O segundo ponto que quero destacar é o final ambíguo, que pretendo trazer uma terceira
visão. Normalmente, quando parece que Oscar vai reencarnar através de sua irmã, por quem ele foi
obcecado de forma muitas vezes edípica, podemos simplesmente tomar essa ideia como a mais
verdadeira. Por outro lado, e principalmente nos baseando na visão do diretor, podemos dizer que
tudo foi uma viagem alucinante de um cérebro que criou um desenrolar cíclico de fatos, baseado no
próprio livro que o morto estava lendo antes de morrer. Esse ponto de vista é justificável, já que a
própria cena ambíguia, em que não podemos ver o rosto de sua nova mãe, poderia ser a lembrança
do nascimento, e do primeiro contato com o seio materno.

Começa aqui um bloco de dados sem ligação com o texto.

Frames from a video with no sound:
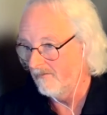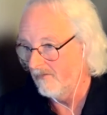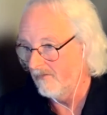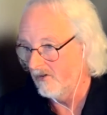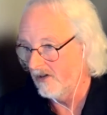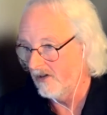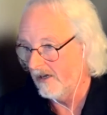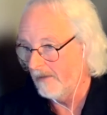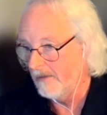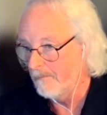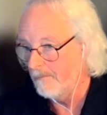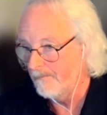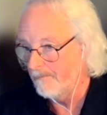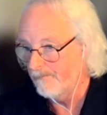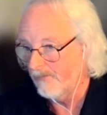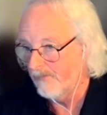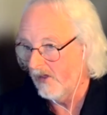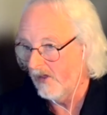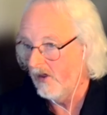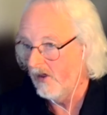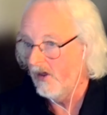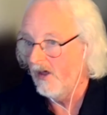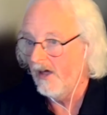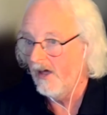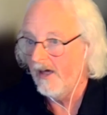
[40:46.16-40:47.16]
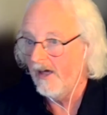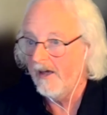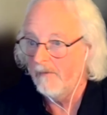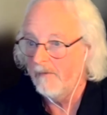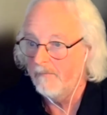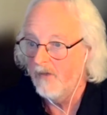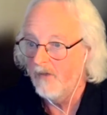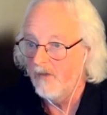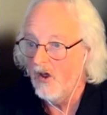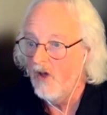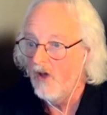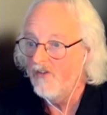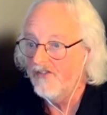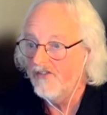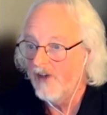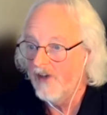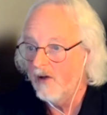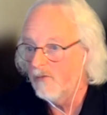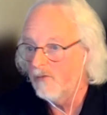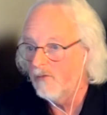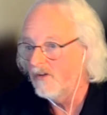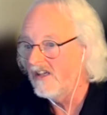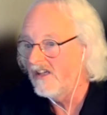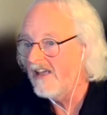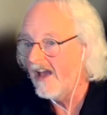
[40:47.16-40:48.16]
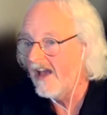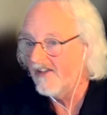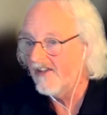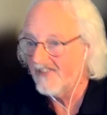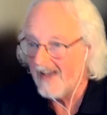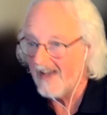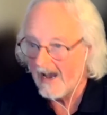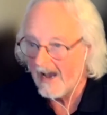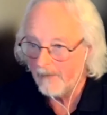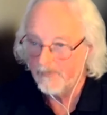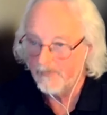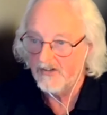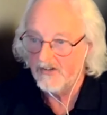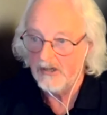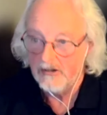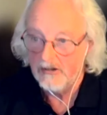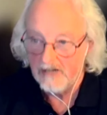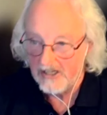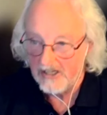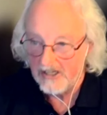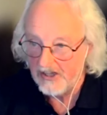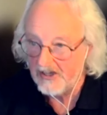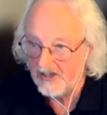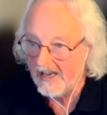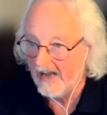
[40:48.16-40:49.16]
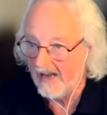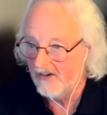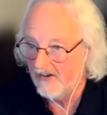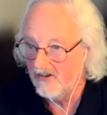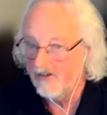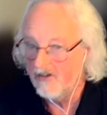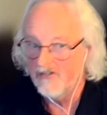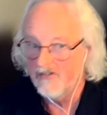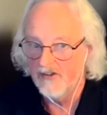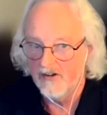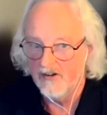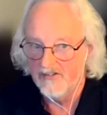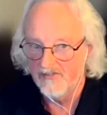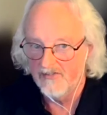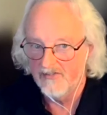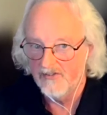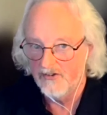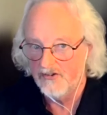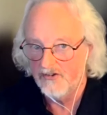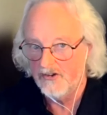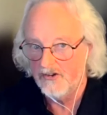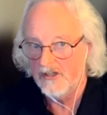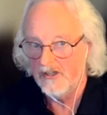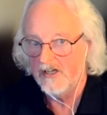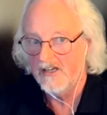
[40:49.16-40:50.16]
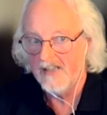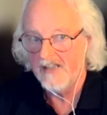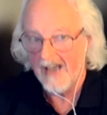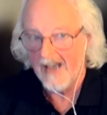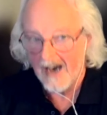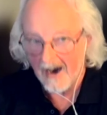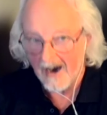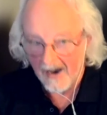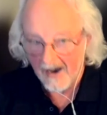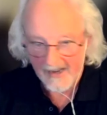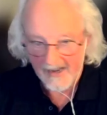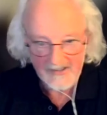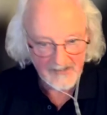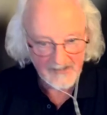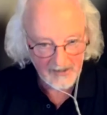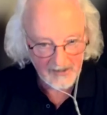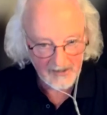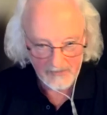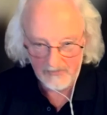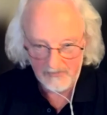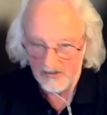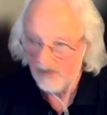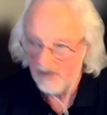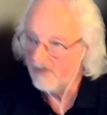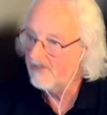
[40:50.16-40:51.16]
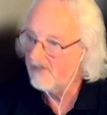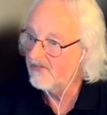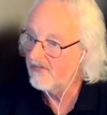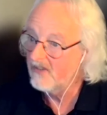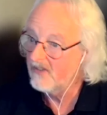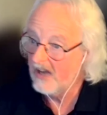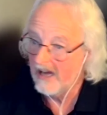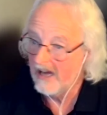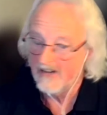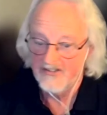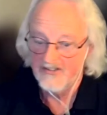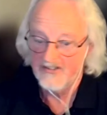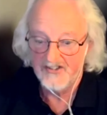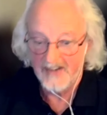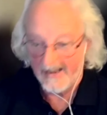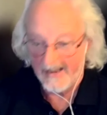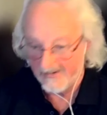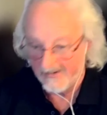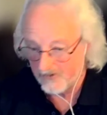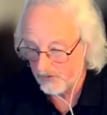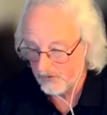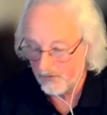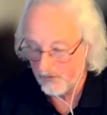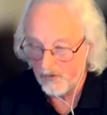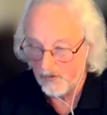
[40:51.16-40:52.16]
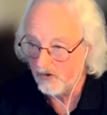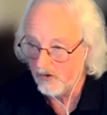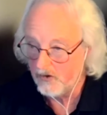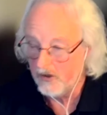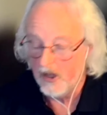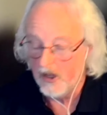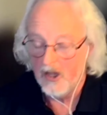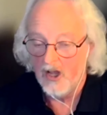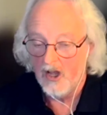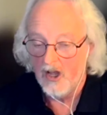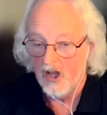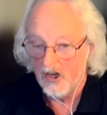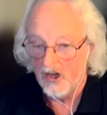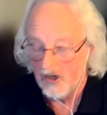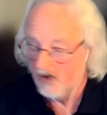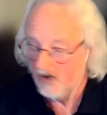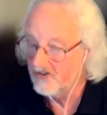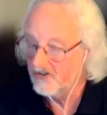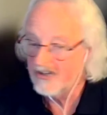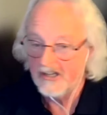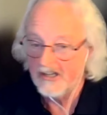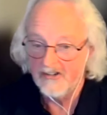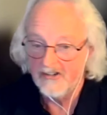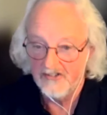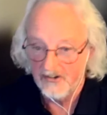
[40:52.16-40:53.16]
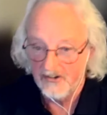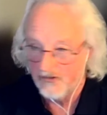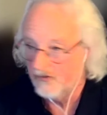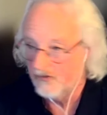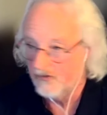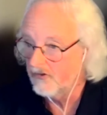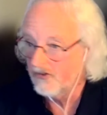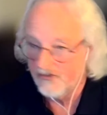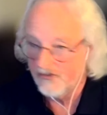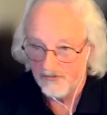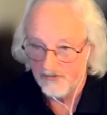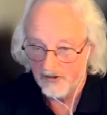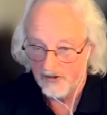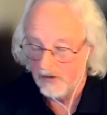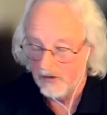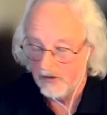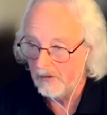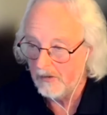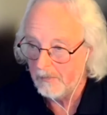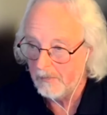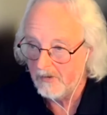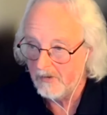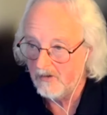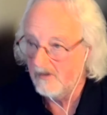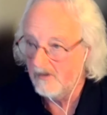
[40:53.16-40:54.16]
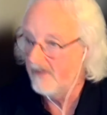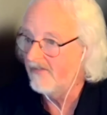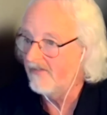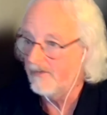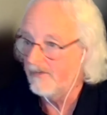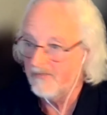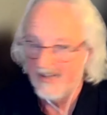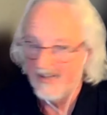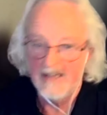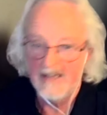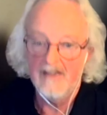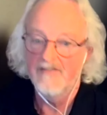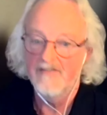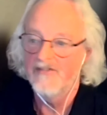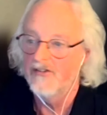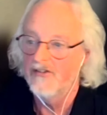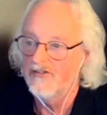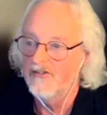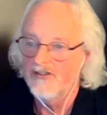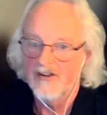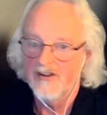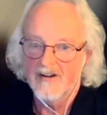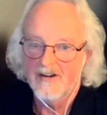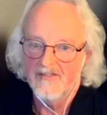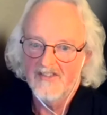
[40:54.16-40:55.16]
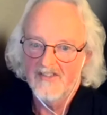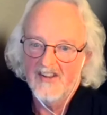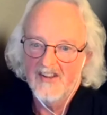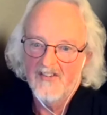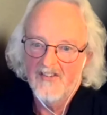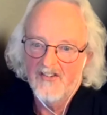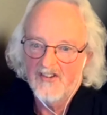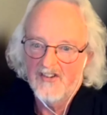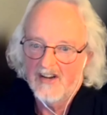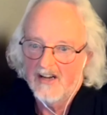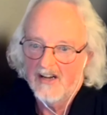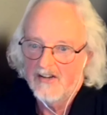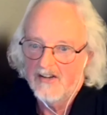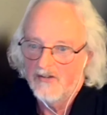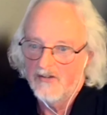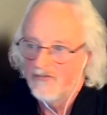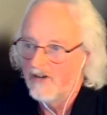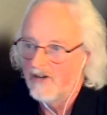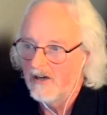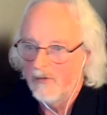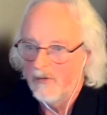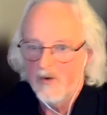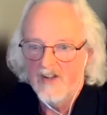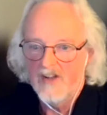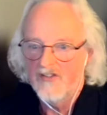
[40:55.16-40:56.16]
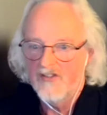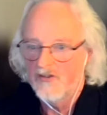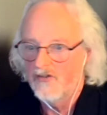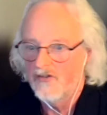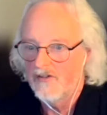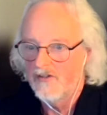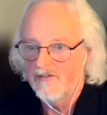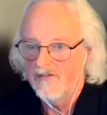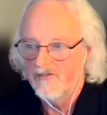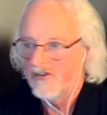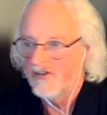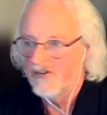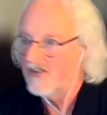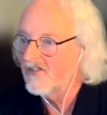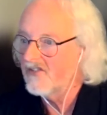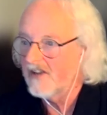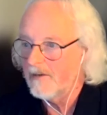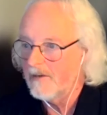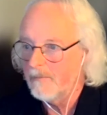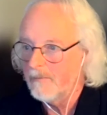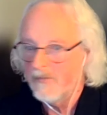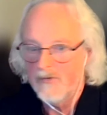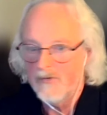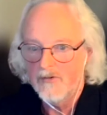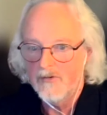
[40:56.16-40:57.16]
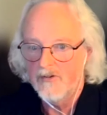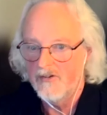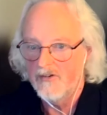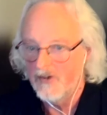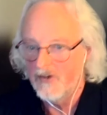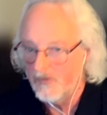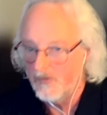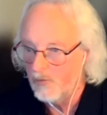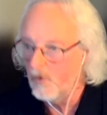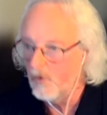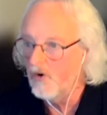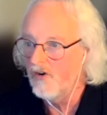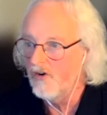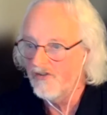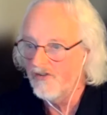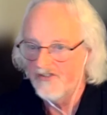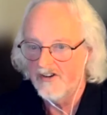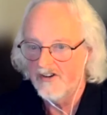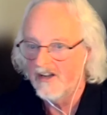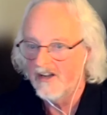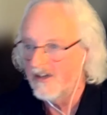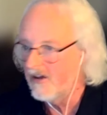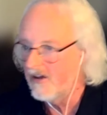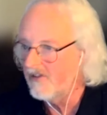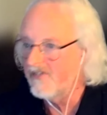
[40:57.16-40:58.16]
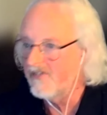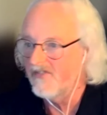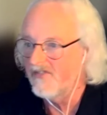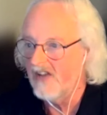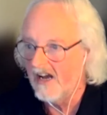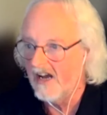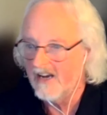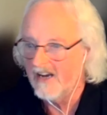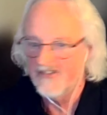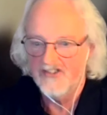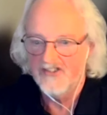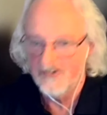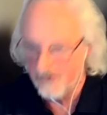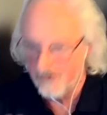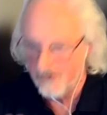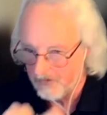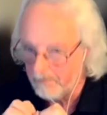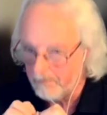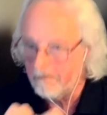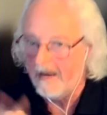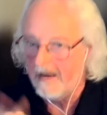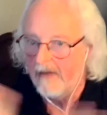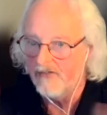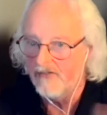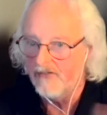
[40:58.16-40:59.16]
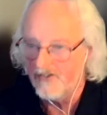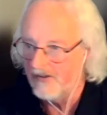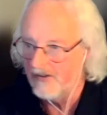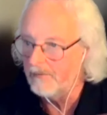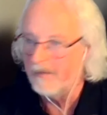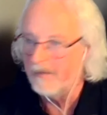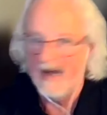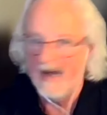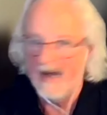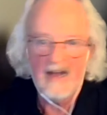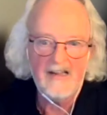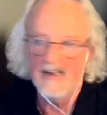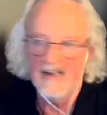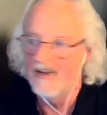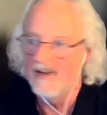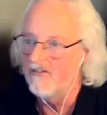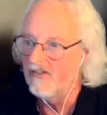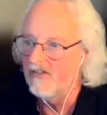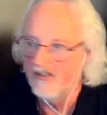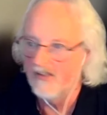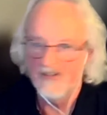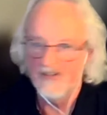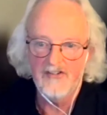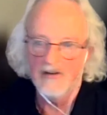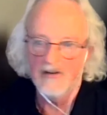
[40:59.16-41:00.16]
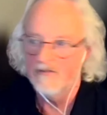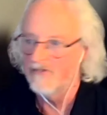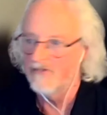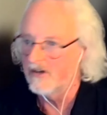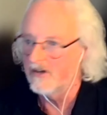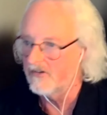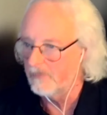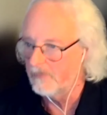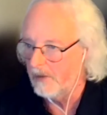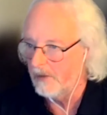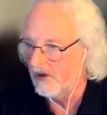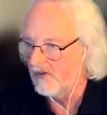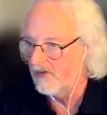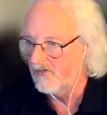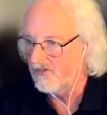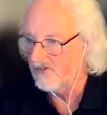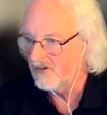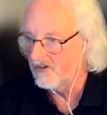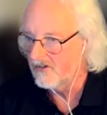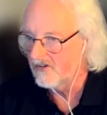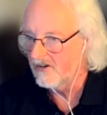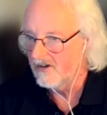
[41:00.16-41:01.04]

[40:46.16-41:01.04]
Okay, um, so yes, absolutely, you can use artificial light. I don't use flash at all, largely because it's uncontrollable. If I'm taking photographs inside a railway tunnel, for example, and there's water and I use flash, it just bounces back and everything's overexposed.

Porém, contudo e todavia, essa interpretação abre uma nova possibilidade, que foi explorada
por Philip K. Dick. Segundo ele, já estamos mortos, num purgatório cíclico. A queda do homem
também e principalmente foi uma parte da Grande Mente\Deus que morreu, ou se “ossificou”,
podemos dizer. A parte ossificada da Grande Mente então passa a recircular o último pensamento
vivenciado, uma lembrança repetida infinitamente durante um tempo linear falso. “Ele faz com que
as coisas pareçam diferentes, para parecer que o tempo passou”, escreve PKD em sua Exegesis.
Dessa forma, estaríamos também vivenciando sempre a mesma vida, até que houvesse uma nova
inscrição em nós. Uma mudança no “groove”.
Poderia Oscar, então, e sem intenção do roteirista, estar reiniciando o ciclo de morte e
renascimento, que na verdade é a mesma vida relembrada novamente na matriz ossificada, que
apenas parece diferente através do tempo… Ufa! Não é o cenário que quem espera o Céu quando
morrer vai gostar de imaginar, mas nos faz pensar sobre mudar o curso de nossos egos e do inferno
da repetição, o mais rápido possível, não?